We begin in fairy tale (or even mythological) mode with the familiar theme of the abandoned child. The hero’s father, miffed at his wife, orders her to “expose” their next baby (that means to leave the child out on a hillside for wild animals to kill; it was a common choice for deformed babies or ones whose parents couldn’t afford to raise them). Sorrowfully she does so, building a sort of hollow cairn on a scree-covered hill and leaving the child inside. Of course a poor couple discover him and raise him as their own. They name him “Urdacott” (Scree-cat). However, no one believes this strong and handsome baby could be theirs – from the beginning people suspect who the real father is. Eventually, the real father’s brother convinces him to accept the boy. Later on, Urdacott is fortunate enough to rescue a shipwrecked Norwegian merchant who – when he later dies – leaves both his wealth and his name – Finnbogi – to the boy.

Then young Finnbogi, like most saga heroes, sails off to Norway (this is in the time of Jarl Haakon), proves his strength and courage in various fantastic adventures, and gains the jarl’s favor along with more wealth. After that he goes home to Iceland, where his exploits gradually become more prosaic. He gets involved in a long feud but is eventually reconciled with his enemies.

An intriguing element here is that Finnbogi’s final feud is also dealt with in another saga, Vatnsdal’s Saga. Some scholars believe it was composed in response to Finnbogi’s negative portrayal in that story.

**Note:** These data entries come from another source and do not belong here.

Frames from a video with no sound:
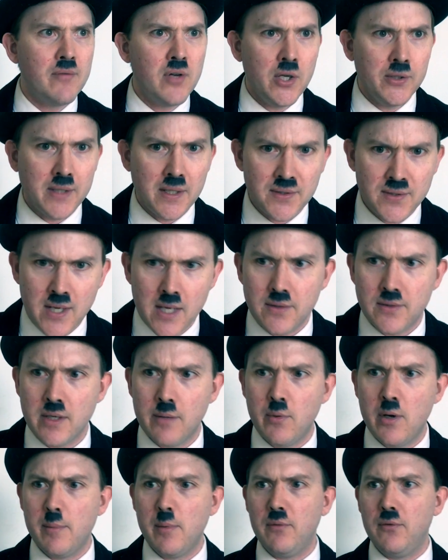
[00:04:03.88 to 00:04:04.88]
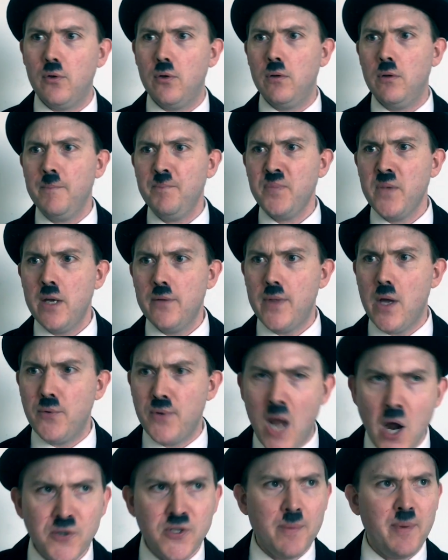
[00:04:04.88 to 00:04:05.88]
I've heard that said somewhere before. Though
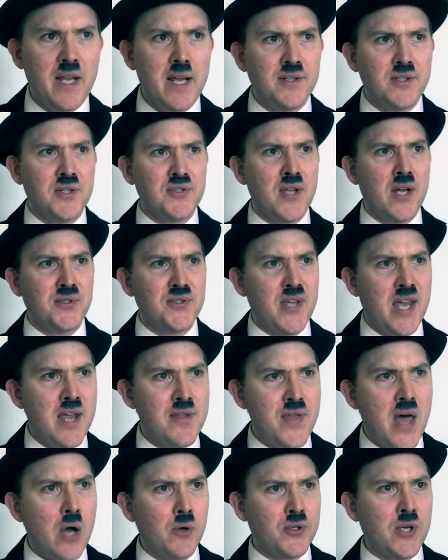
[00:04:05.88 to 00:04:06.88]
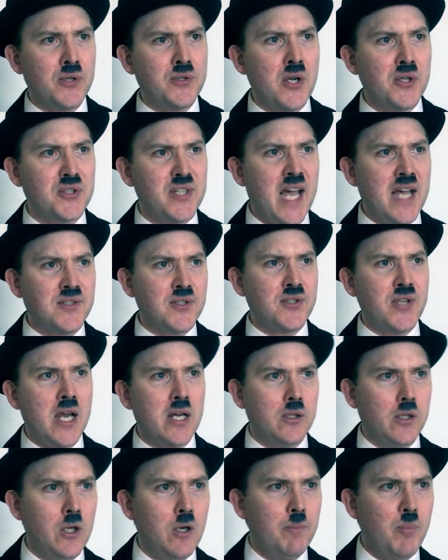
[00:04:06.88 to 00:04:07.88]
notably it does not say thou shalt not gas
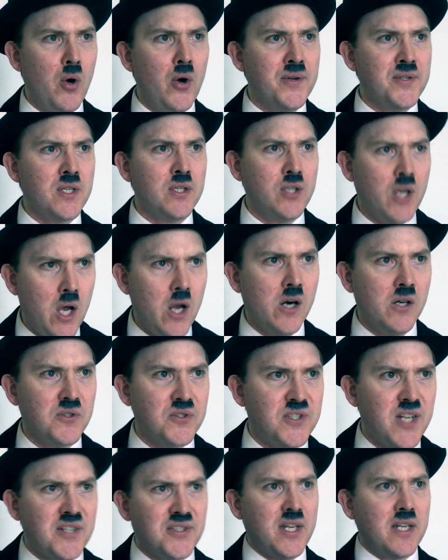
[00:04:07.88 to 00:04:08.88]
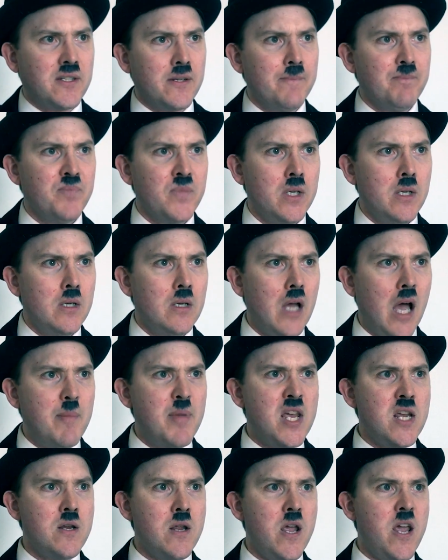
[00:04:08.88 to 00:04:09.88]
attack little boys and girls, does it? I
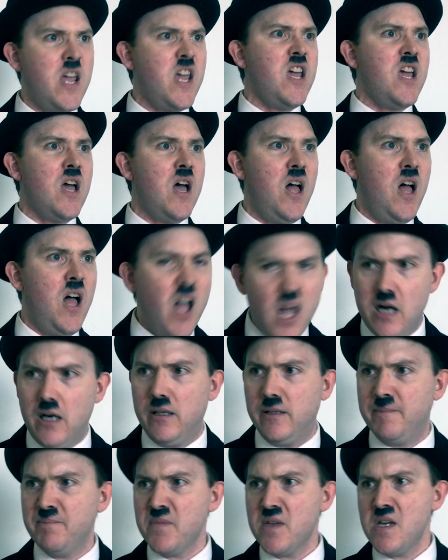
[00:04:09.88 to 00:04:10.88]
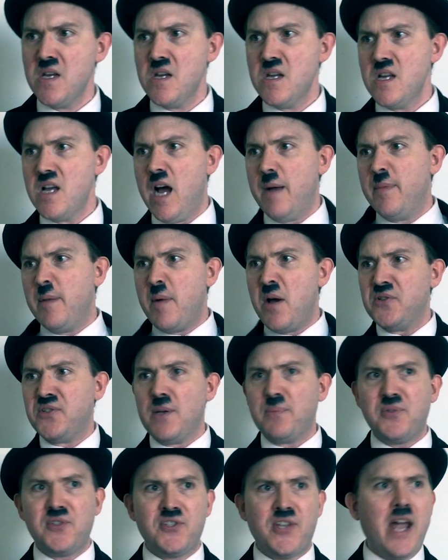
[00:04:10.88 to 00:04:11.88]
mean, hell, I'm the most
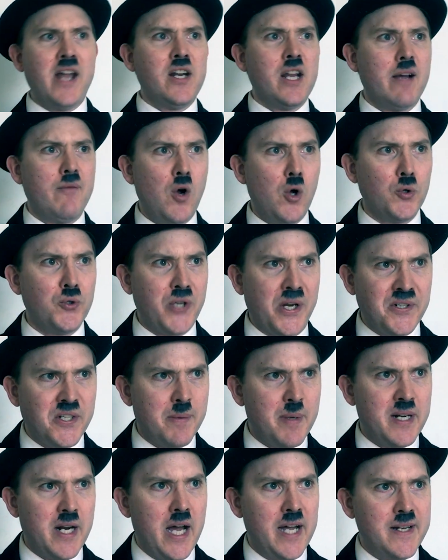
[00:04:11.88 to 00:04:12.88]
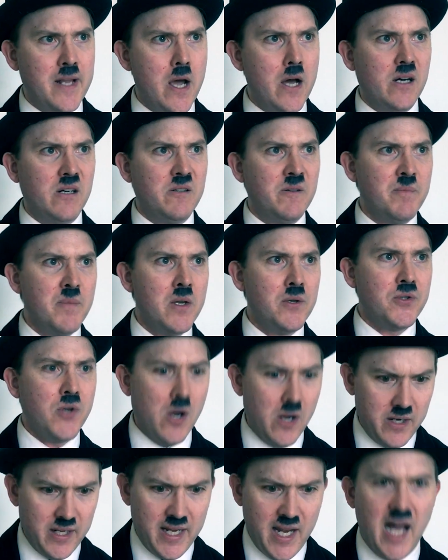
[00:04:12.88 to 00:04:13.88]
upstanding of all gentlemen I know.
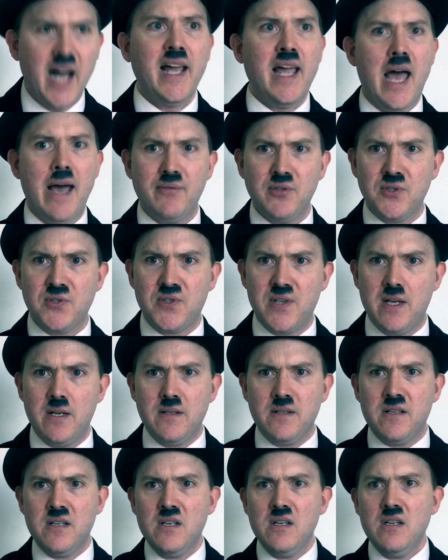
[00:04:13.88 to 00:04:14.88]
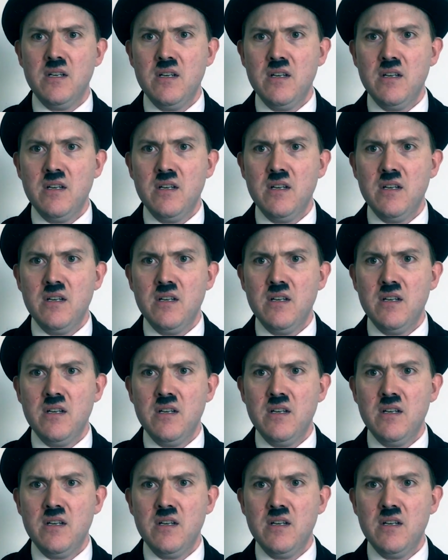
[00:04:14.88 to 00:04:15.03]
Surely I haven't sinned.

There was a scene that amused me in the section describing Finnbogi’s time in Norway. In one adventure, Finnbogi comes up against a dangerous bear that’s been marauding in a certain neighborhood. The local residents begin their countermeasures with a legal proceeding:

So it came about that Bard called together an assembly, outlawed the bear, and placed a price on his head.

The bear is in fact treated as semi-human. It would be fun to draw the conclusion that people in those days thought of bears as a wilder kind of human being, but I suspect it’s just a narrative device.

I also noticed that in a couple cases, over the course of the feuding, people are killed, but nobody bothers to prosecute for homicide, because the victims didn’t have enough status to make it worth anyone’s trouble. A reminder that the majesty of the law becomes injustice when everyone isn’t equal in its sight.

Not a great saga, The Saga of Finnbogi the Mighty is nonetheless intriguing in many ways.